Studio jewelry doesn’t stand much of a chance as an effective agent of change. Political change is caused by repetition of the message: it must be made again and again, just like advertising. There are some recent examples of design that have had profound social effects, and they have worked only because they could be repeated millions of times. The best case of design causing salutary social change that I know of is the CFL lightbulb. It had been in existence for years before an environmental activist convinced a Wal-Mart executive that they should promote the CFL bulb because it was a social good. Once Wal-Mart came on board, they decided to sell CFL bulbs cheap, and promote them heavily. The reduced carbon footprint in the U.S. directly attributed to the replacement of incandescent bulbs runs into the millions of tons of CO2 emissions annually. Now, that’s success. And it was only brought about because CFL bulbs can be manufactured in vast quantities, and because the nation’s largest retailer decided to promote the cause.

There’s nothing analogous in jewelry to the CFL bulb.
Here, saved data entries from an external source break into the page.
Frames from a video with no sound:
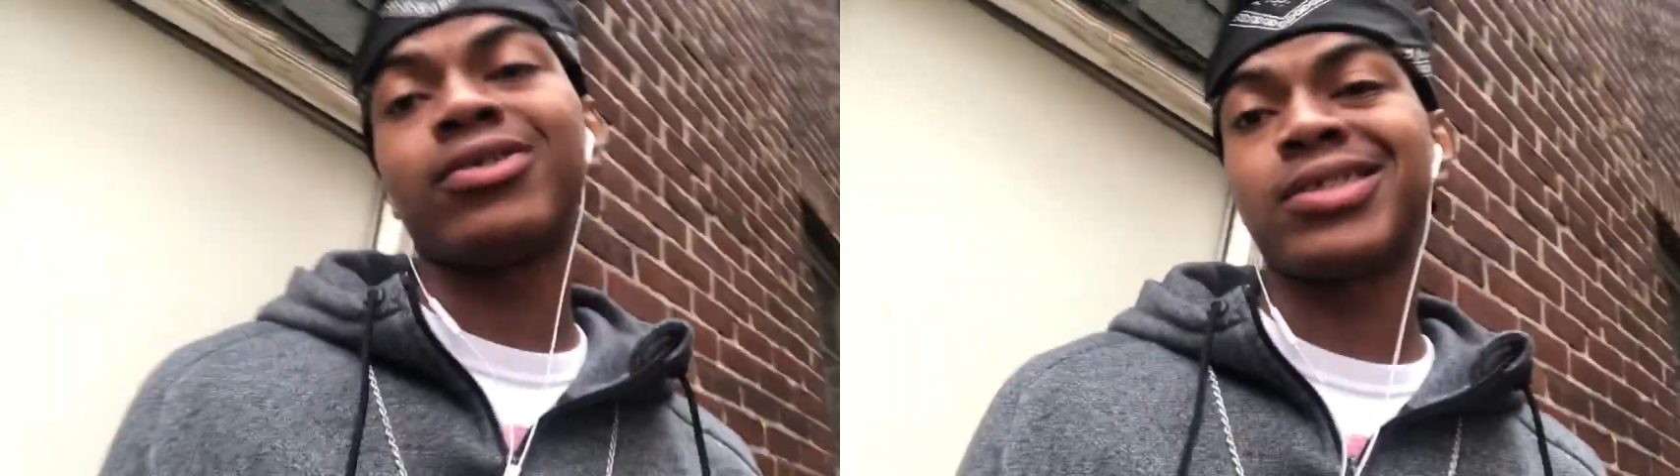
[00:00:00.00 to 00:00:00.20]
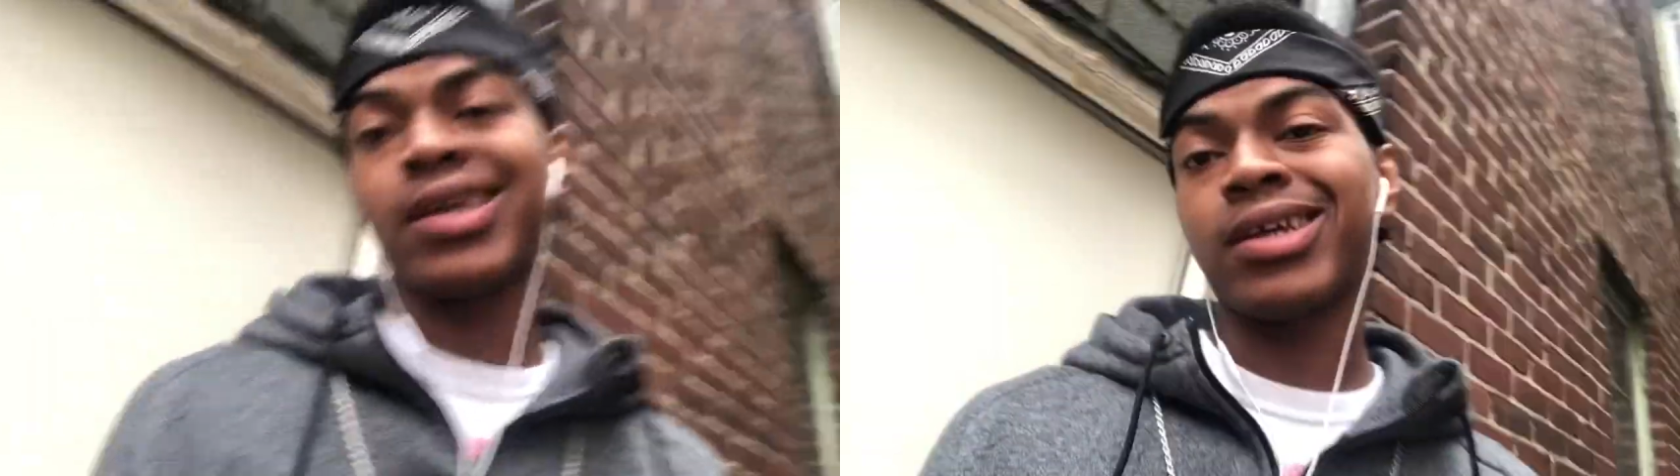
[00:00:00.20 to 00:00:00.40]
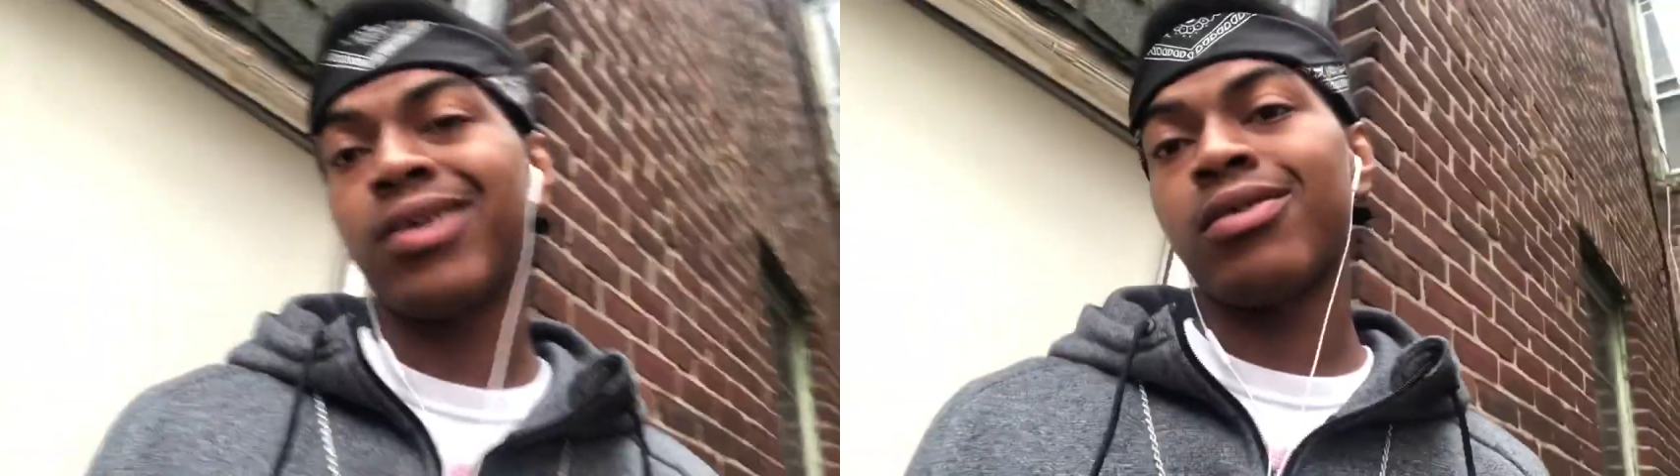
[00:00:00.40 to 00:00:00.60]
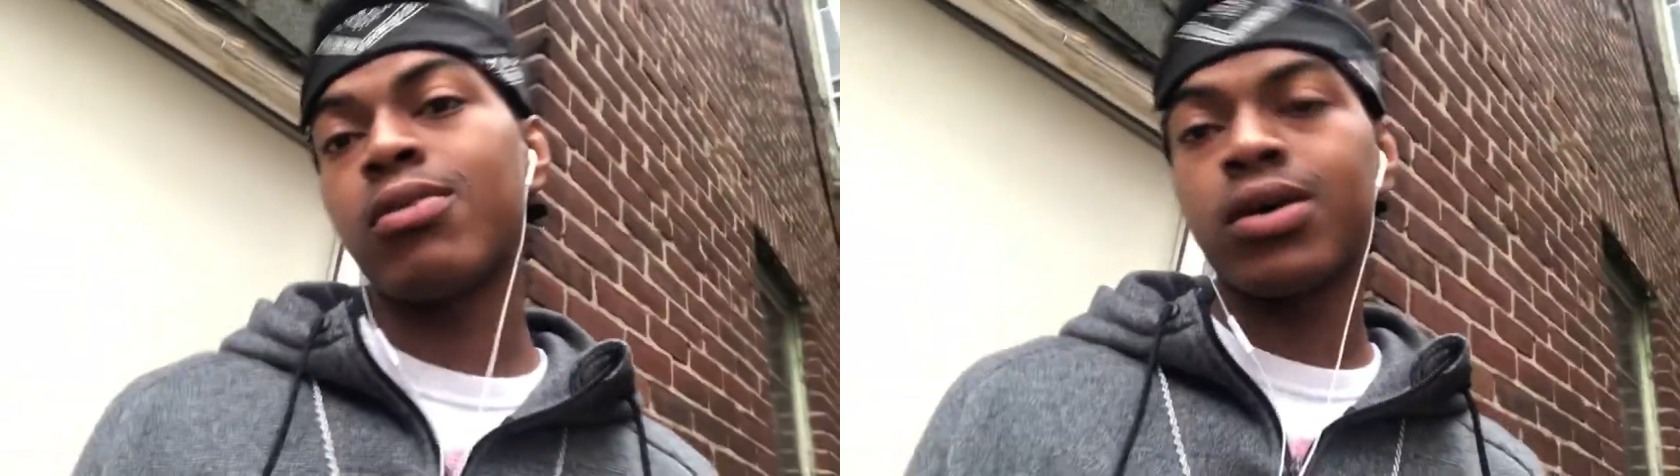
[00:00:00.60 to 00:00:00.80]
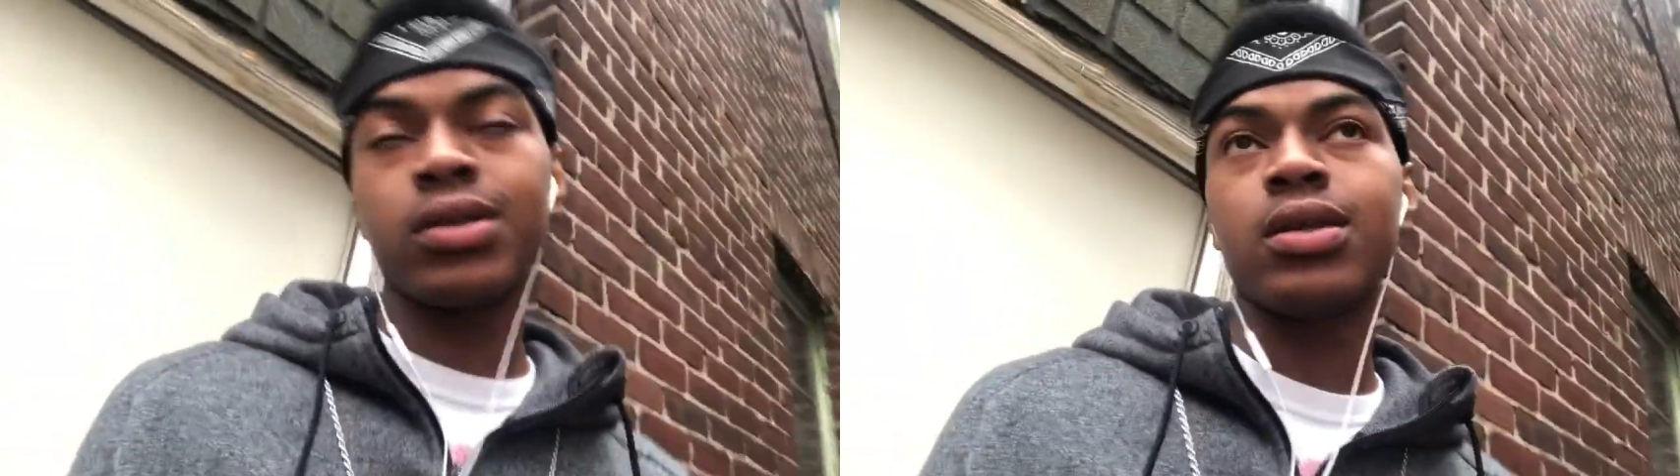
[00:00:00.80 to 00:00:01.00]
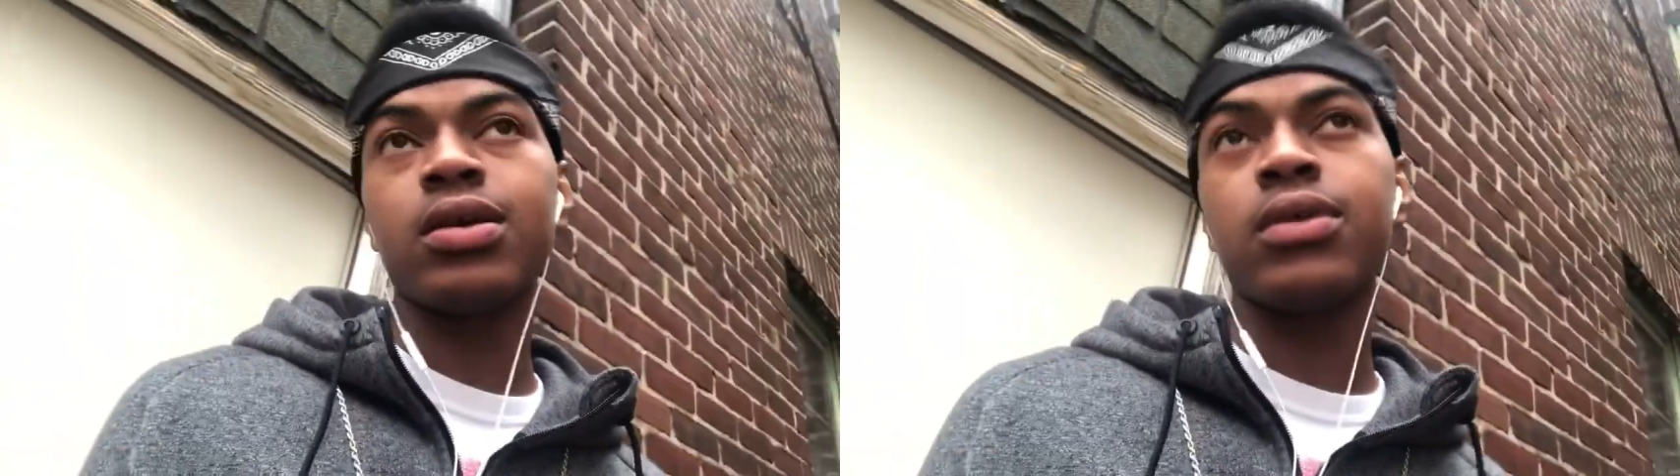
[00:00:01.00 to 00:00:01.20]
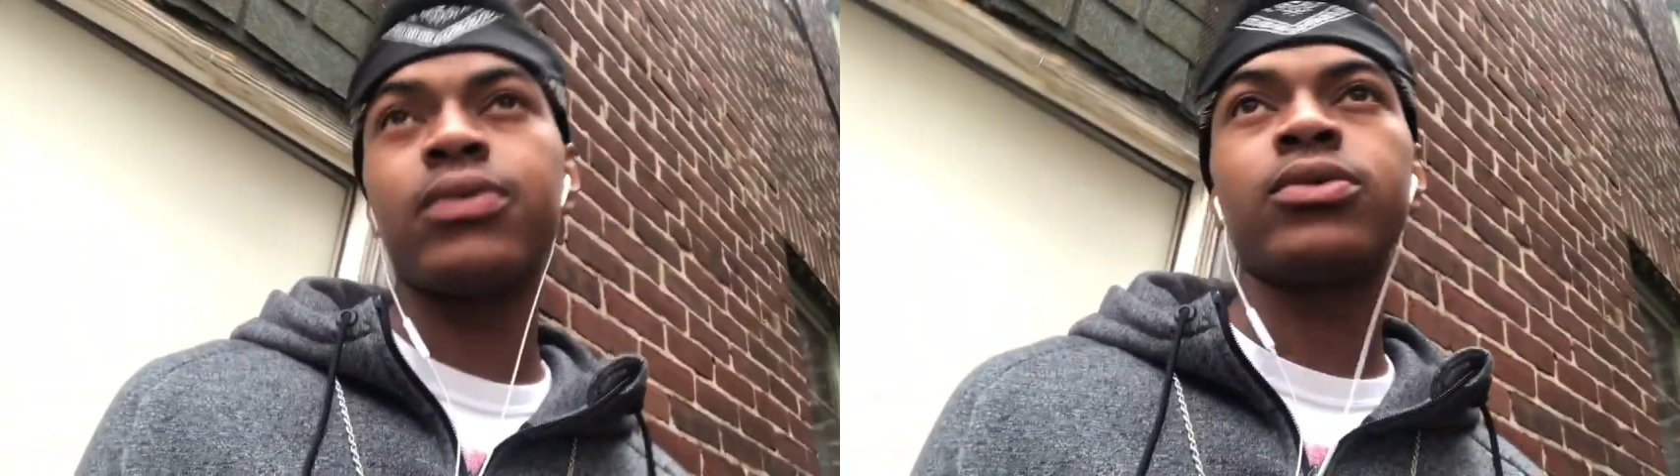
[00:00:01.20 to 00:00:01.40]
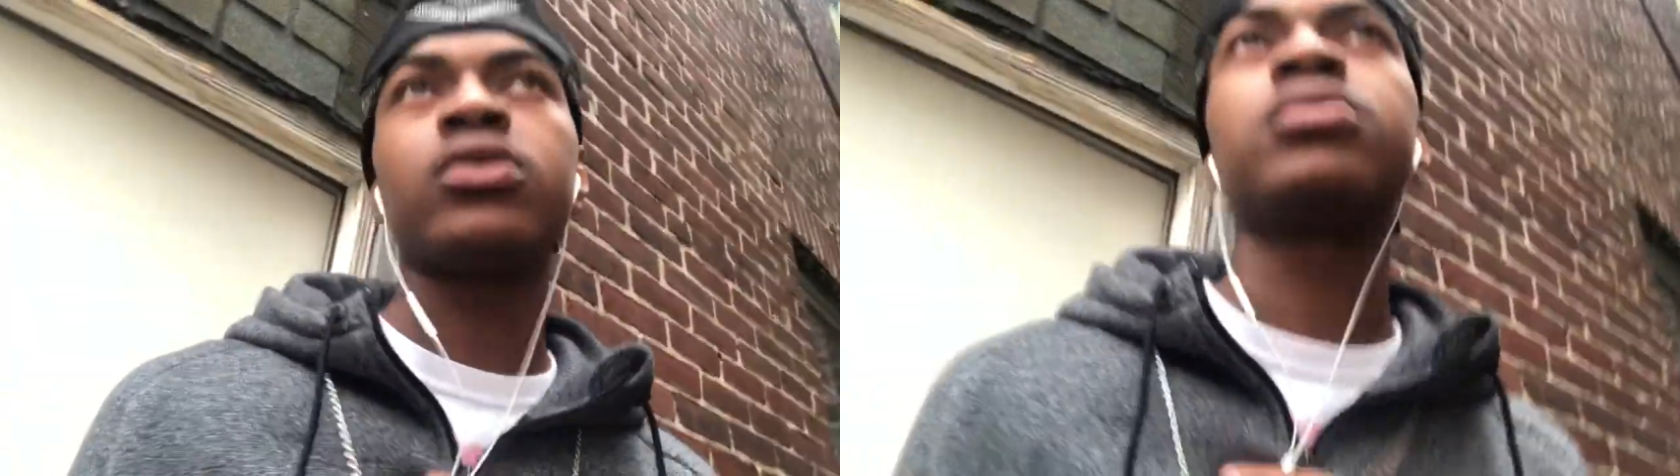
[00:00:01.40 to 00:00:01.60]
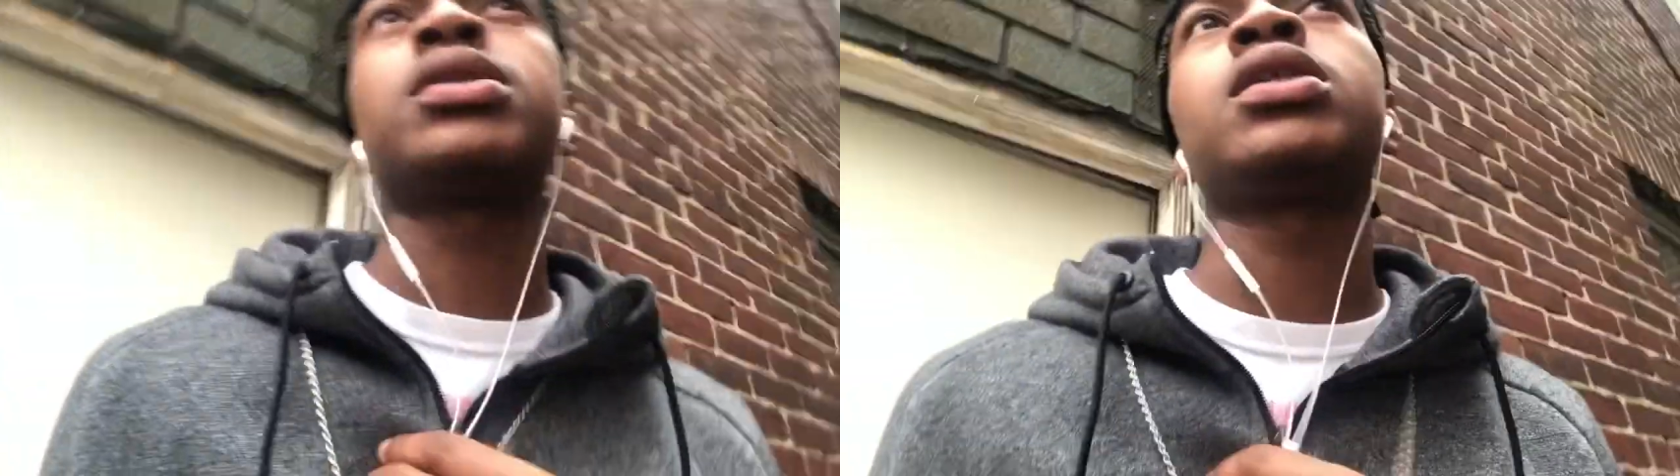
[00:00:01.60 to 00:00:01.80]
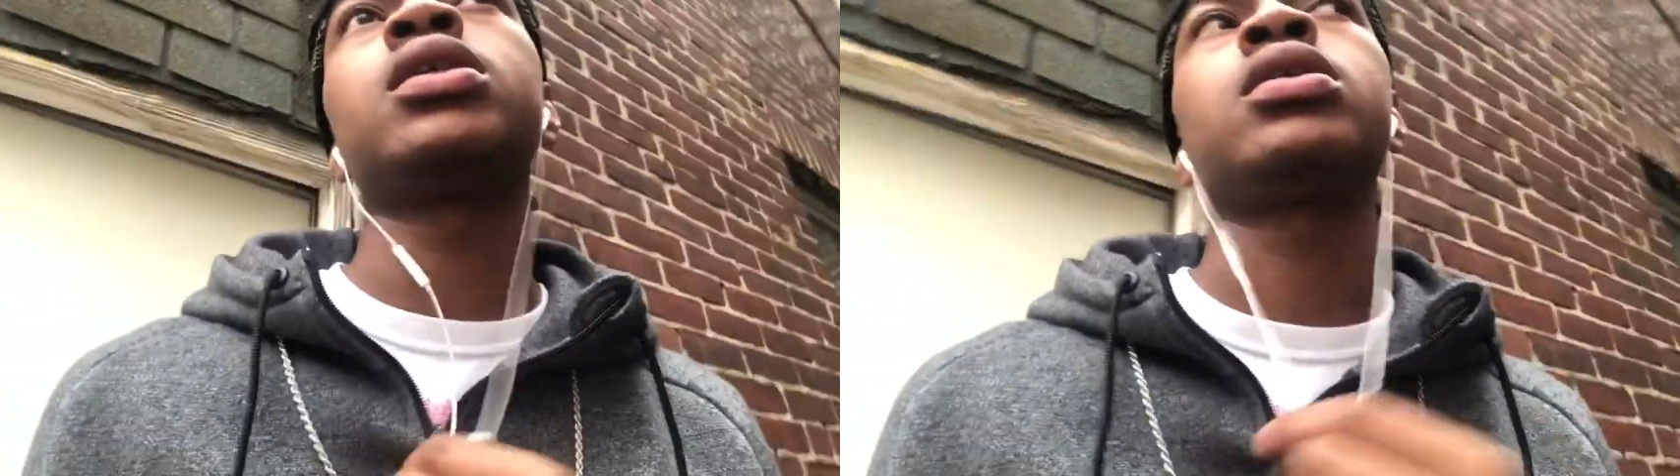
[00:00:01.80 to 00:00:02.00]
else I care about and love, you know what
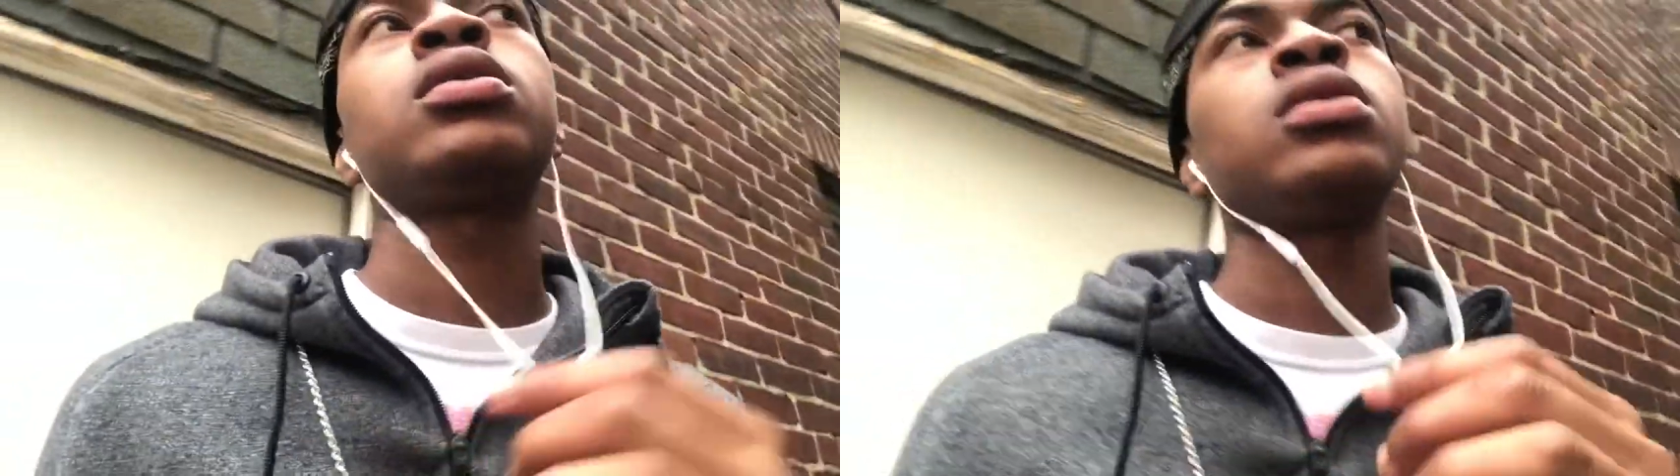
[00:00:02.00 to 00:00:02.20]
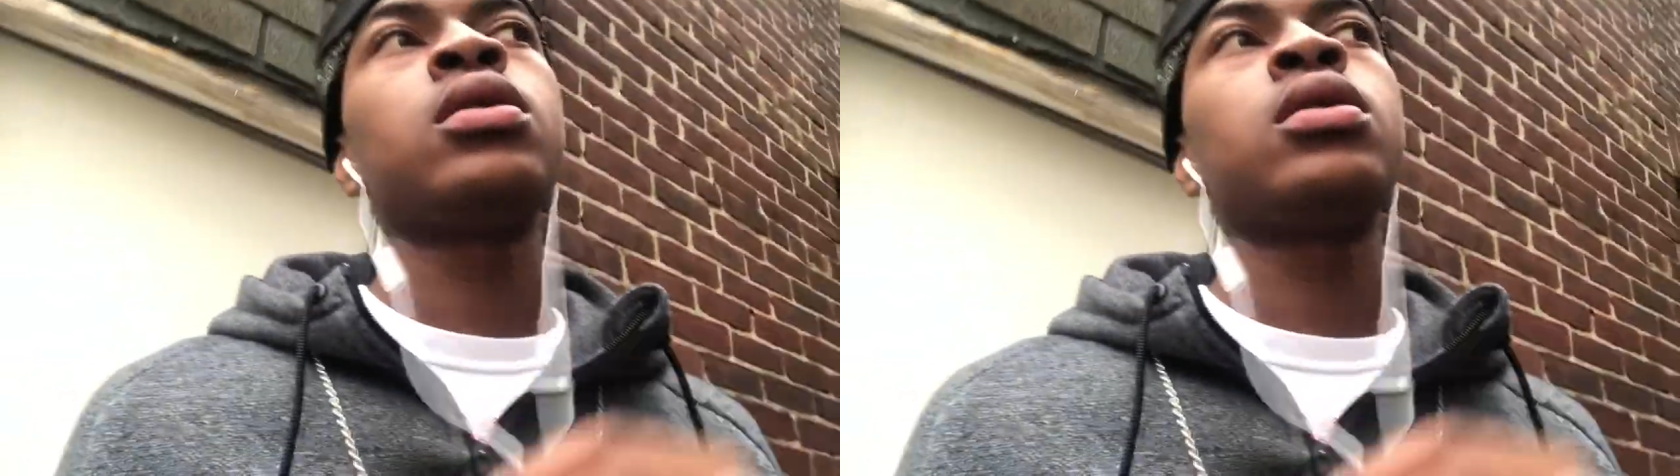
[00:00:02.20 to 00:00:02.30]
I'm saying?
Jewelry isn’t necessary the way light bulbs are. Because there will never be single design that applies to all jewelry, it’s not going to be manufactured in the millions. Jewelry is too private and too highly individualized to penetrate into every corner of the culture. In other words, forget the fantasy that studio jewelry will ever be an effective tool for social change. Forget it.

Making PC jewelry might be a nice way to preach to the choir, and a gratifying way to admire one’s own ethics. But it’s sheer fantasy to think that studio jewelry can be an effective tool for political reform.

Murray cites Ethical Metalsmiths as a fine example of craft-based advocacy. But the thing is: the most important agenda of Ethical Metalsmiths is to design and implement clear standards for the production of “green,” environmentally safe and socially benign gold. The means to this end is not the production of nice little objects, but putting pressure on major producers and users of gold. It’s traditional activism, not craft, that will bring their agenda to fruition.

Murray insists that global warming is the evil of the century, and implies that every citizen has a moral responsibility to deal with it. But to suggest that jewelry will be an effective tool to combat global warming is sheer lunacy. Global warming is about burning billions of tons of fossil fuels, and about patterns of excessive consumer consumption. Jewelry is just too small an enterprise to have any role beyond being a symbolic gesture.

If one wishes to be an advocate and push an ethical position forward, it’s extremely important to keep a few insights in mind. First of all, remember that your ethics may not be universally shared. When Gabriel Craig said in his lecture at the Houston/SNAG conference that there was a moral imperative to recycling and green practices, I was quite annoyed. Basically, this guy was telling me what to do. While I respect the green agenda, I do not support all aspects of it, and I’ll be damned if I’m going to sign on to every dumb idea that purports to promote sustainability. So, tolerance must always come first.

One must also think about effectiveness. What if it becomes obvious that turning to political advocacy would be more efficient in bring the desired goal to reality – would the advocate quit making things? Would one become, in effect, a politician?

Speaking strictly for myself, I decided against this option many years ago. I’m a lousy politician, and I despise many of the activities necessary for effective advocacy. My gift is imagining and making things. Only as a maker can I truly excel, and only as a maker can I make a contribution that might matter. If I have a responsibility, it is to exercise my gift. It is to function as an autonomous artist who serves only my own vision. In the long run, this is my only hope to have a real effect on the world. And it won’t be political.